Kevin Tracey: Okay. And then on the mining cost per – sorry, go ahead.
Brent Bilsland: Yes. I was just going to say, we certainly prefer the bilateral agreements on a risk-adjusted basis.
Kevin Tracey: Got it. Okay. And then on the mining cost per ton, I think heading into this year, the hope was that we would see an improvement over 2022’s $37 per ton. We have obviously seen costs rise quite a bit from there. Can you talk about sort of what went wrong versus your expectations? Was it just and general inflation or an issue with the geology? And you made some comments about improvements you are seeing from some changes you are making. Can you help set expectations on where you think your mining cost per ton will be for 2024?
Brent Bilsland: So on the production outlook, it is pretty – we have seven units – seven individual production units underground. I think it is pretty typical in any given quarter for one or two of those to be struggling. What was unusual about this quarter is we had four units struggling. And we – sometimes that catches you at a time that is a little out of sequence to be moving. So you fight that for a little while. And then finally, ultimately, you come to the decision of we need to shut the unit down and move it. And there is just lost time in production when you do that, particularly out of sequence like we did this quarter and into October. So, very unusual to move four units at any given quarter, but that is what we did.
And that is ultimately had an outsized factor on why our costs were the highest they have ever been in any quarter in the history of the company. So, disappointed by that. All I can say is we have moved those units, and I’m pleased with the productivity that I’m seeing to date out of those units. So we expect our cost structure to be better in the future.
Kevin Tracey: Okay. Are you willing to put out a number on where you think the cost structure will be. Can we get into the 30s again?
Brent Bilsland: I think that I think we will – we have seen inflation. So I think probably in 2024 – gosh, some of that is going to depend on what the production levels are at each mine. But I think you will see us back into the low 40s, upper 30s.

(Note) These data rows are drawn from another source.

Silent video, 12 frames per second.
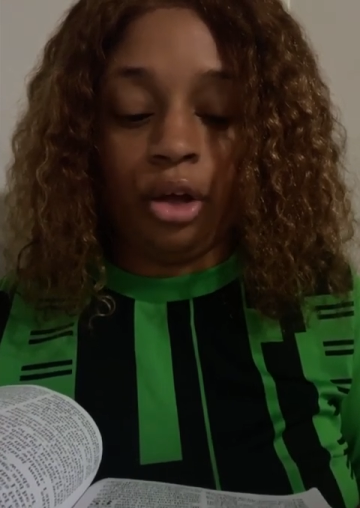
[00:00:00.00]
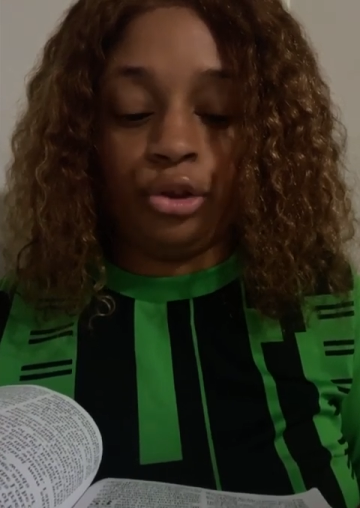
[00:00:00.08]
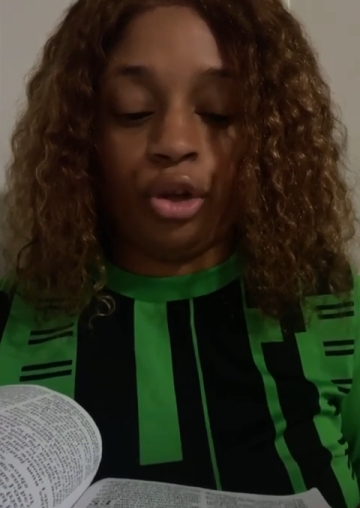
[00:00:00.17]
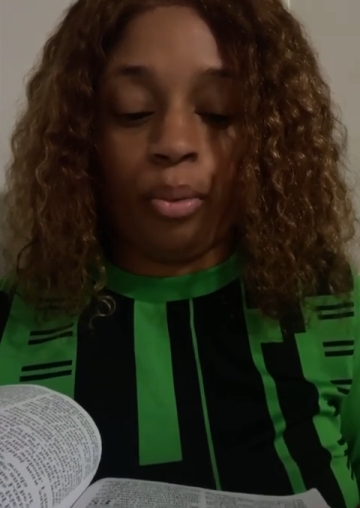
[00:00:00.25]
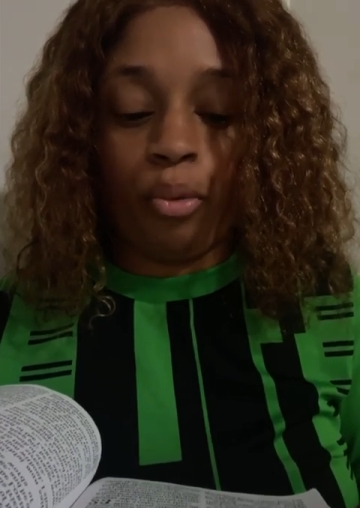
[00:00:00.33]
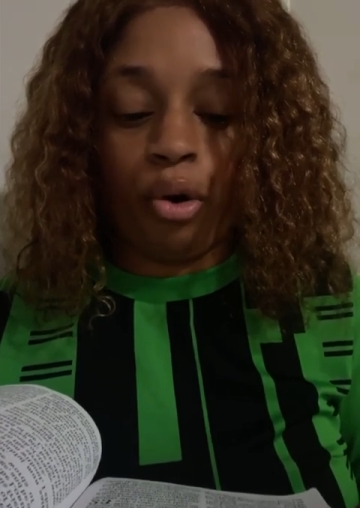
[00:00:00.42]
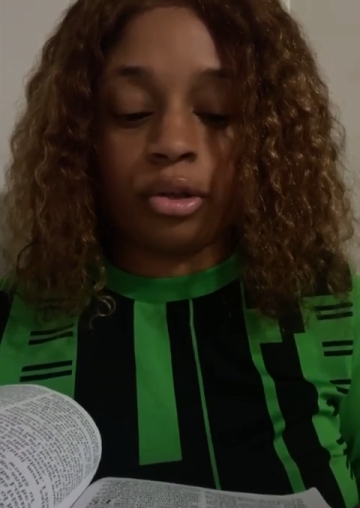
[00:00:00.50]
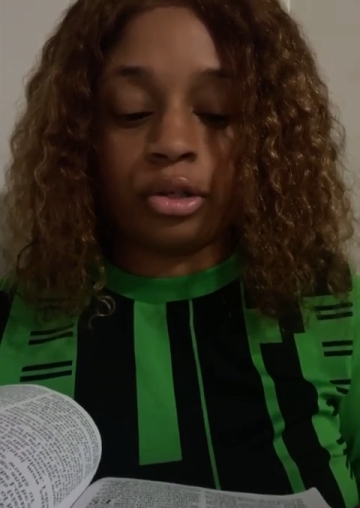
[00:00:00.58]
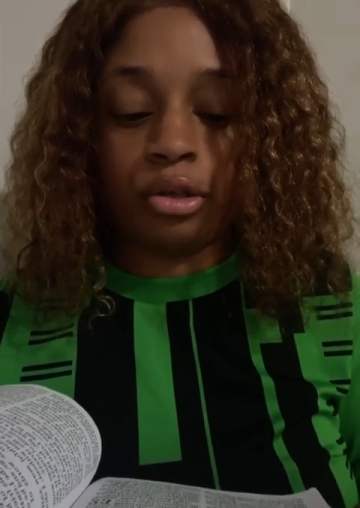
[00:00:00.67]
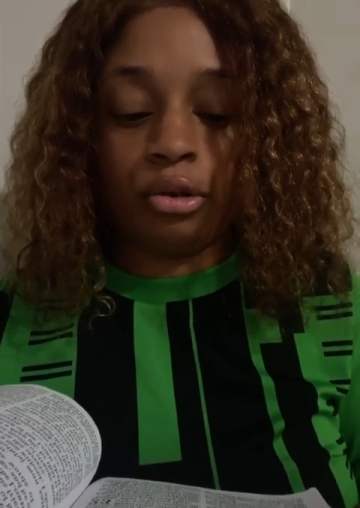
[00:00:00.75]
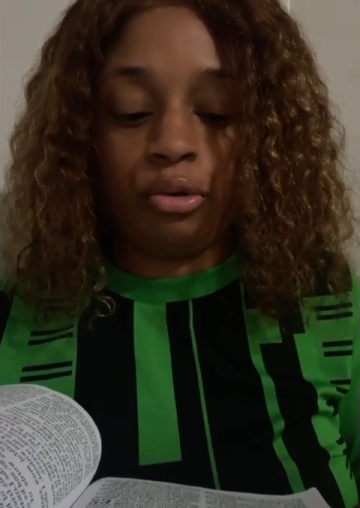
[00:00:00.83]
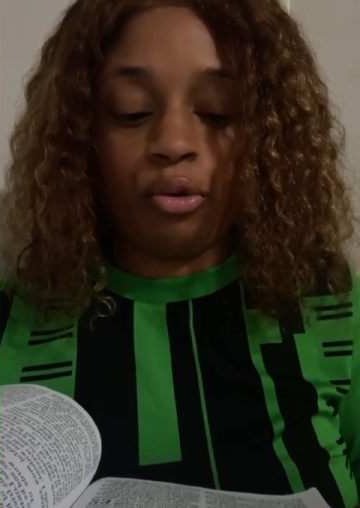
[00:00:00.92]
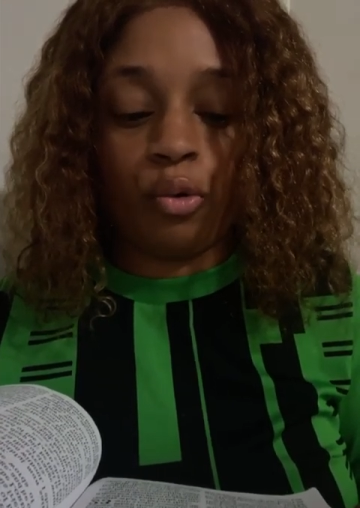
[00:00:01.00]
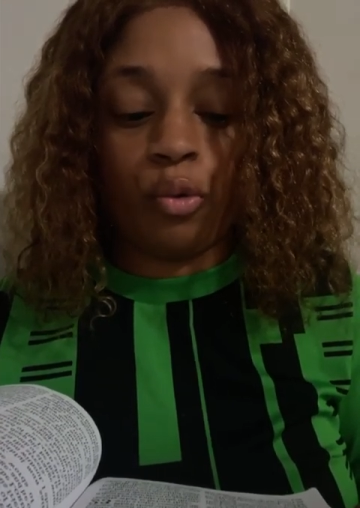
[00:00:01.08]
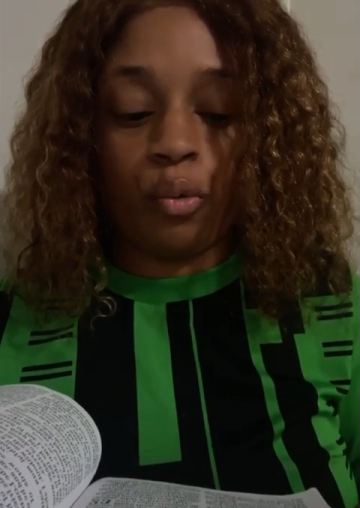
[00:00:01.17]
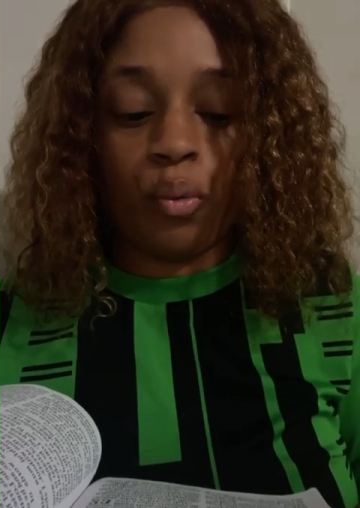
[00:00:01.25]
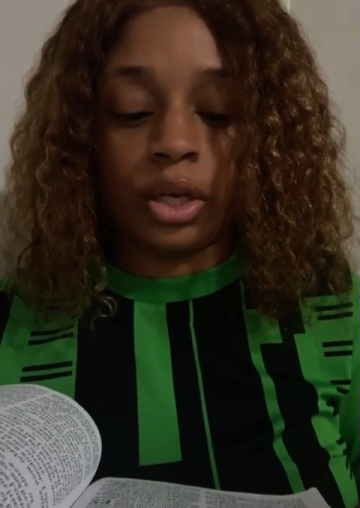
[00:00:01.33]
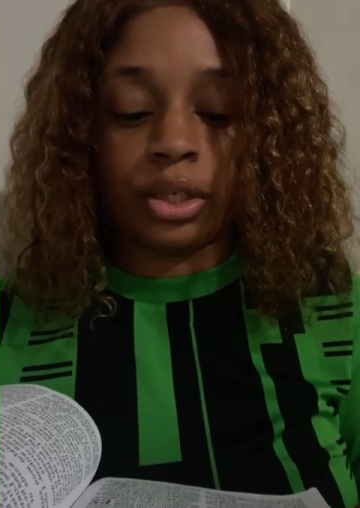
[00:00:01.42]
The morsel
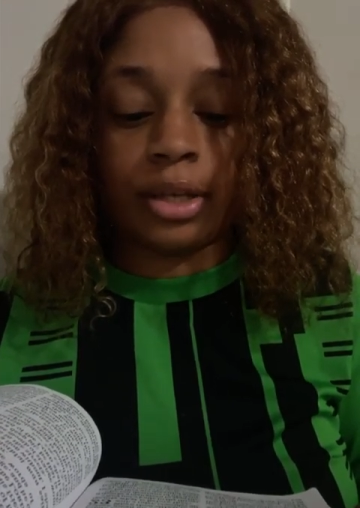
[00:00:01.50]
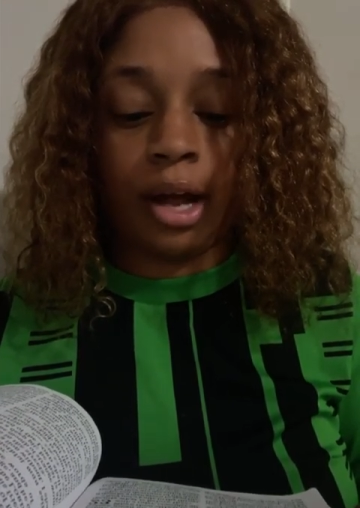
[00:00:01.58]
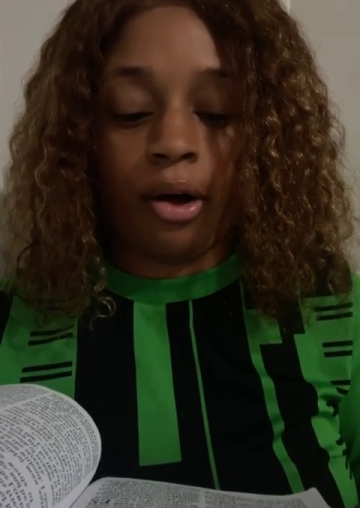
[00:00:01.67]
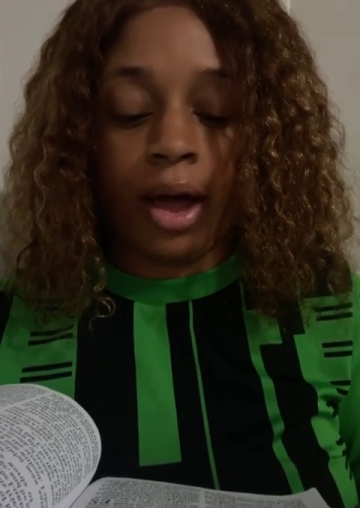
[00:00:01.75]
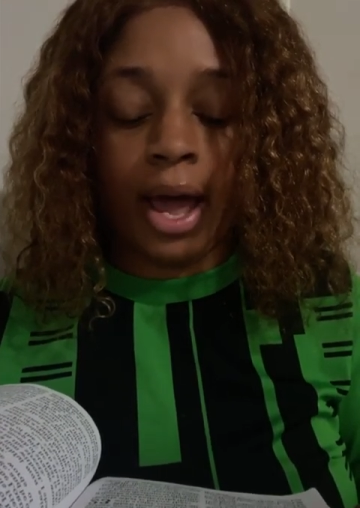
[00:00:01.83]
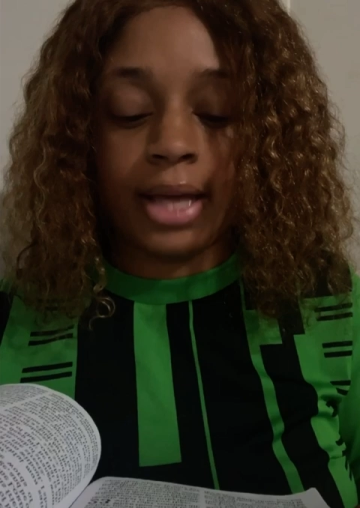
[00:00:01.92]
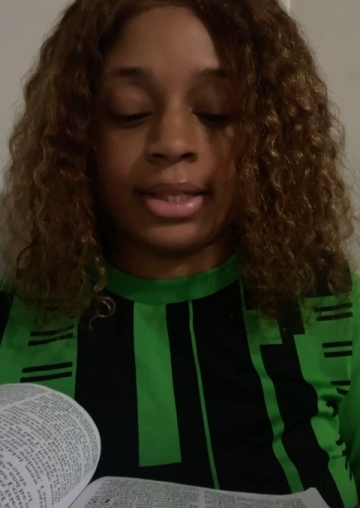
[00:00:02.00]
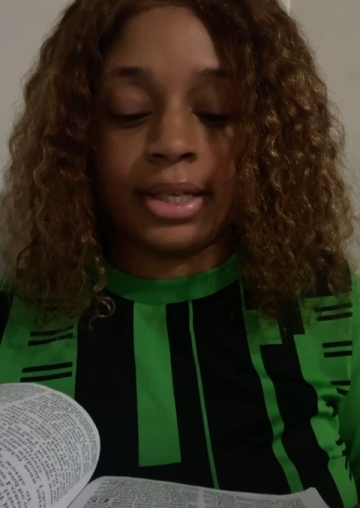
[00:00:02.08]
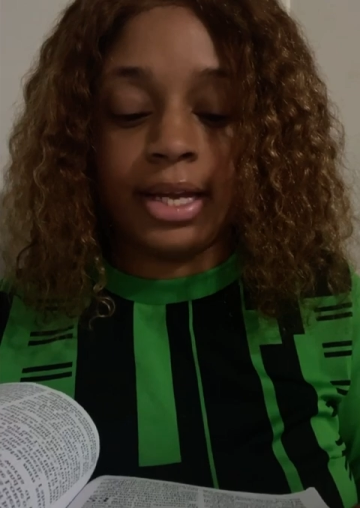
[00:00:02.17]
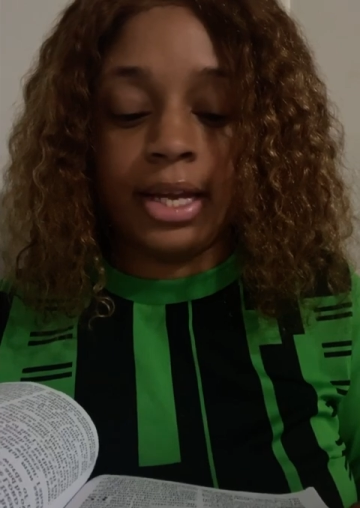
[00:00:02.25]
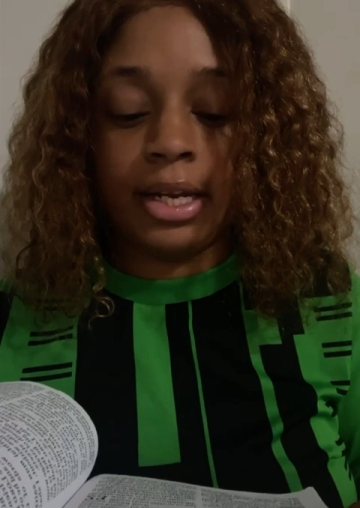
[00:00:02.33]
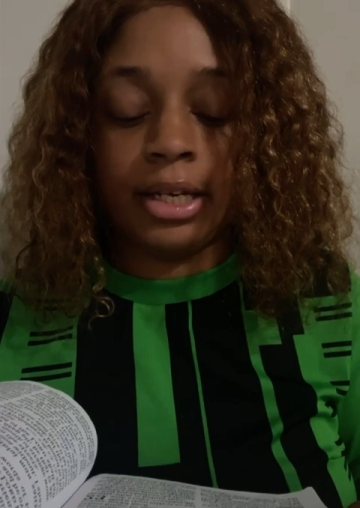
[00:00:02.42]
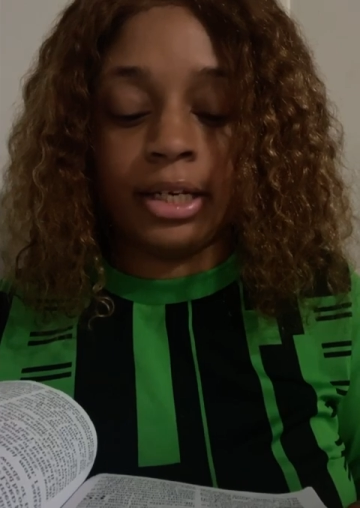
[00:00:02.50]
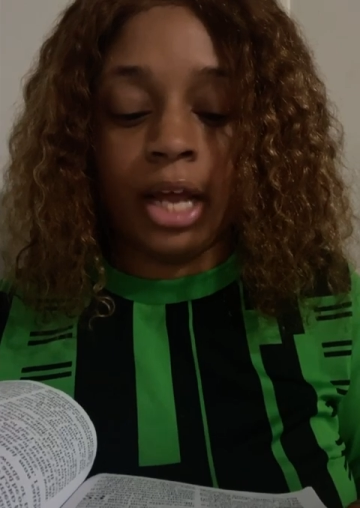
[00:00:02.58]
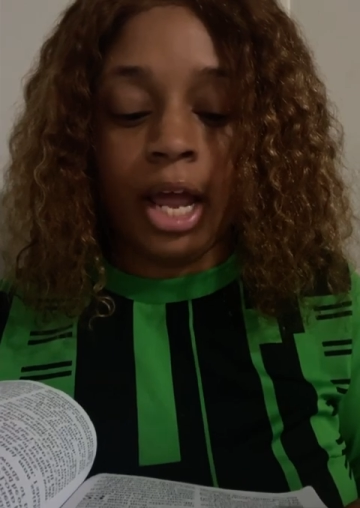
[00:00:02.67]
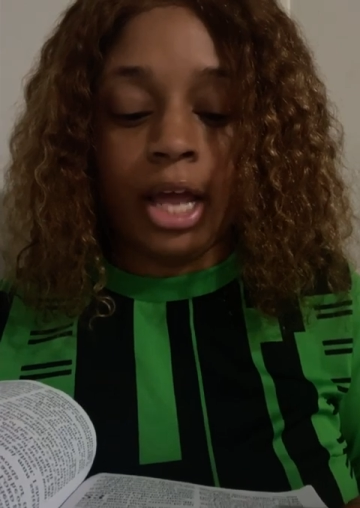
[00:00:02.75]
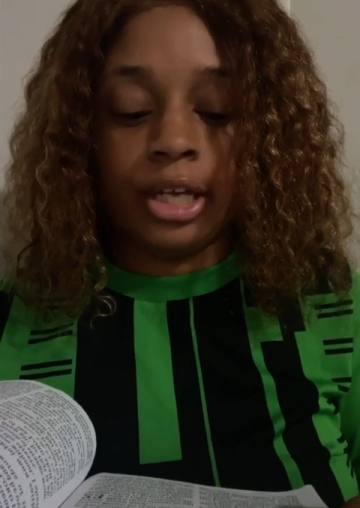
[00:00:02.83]
which thou hast eaten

Kevin Tracey: Okay. And then on the CapEx, so your fourth quarter guidance implies that the full year CapEx will come in about $10 million than your original budget. And it looks like all of that, I guess, all of that delta from your original guide is coming from the Coal business. Can you talk about where you think CapEx will end up kind of on a normal basis for the coal business going forward? And then do you have any update on the affluent project at Merom and kind of where you are thinking the CapEx budget is going to look like next year?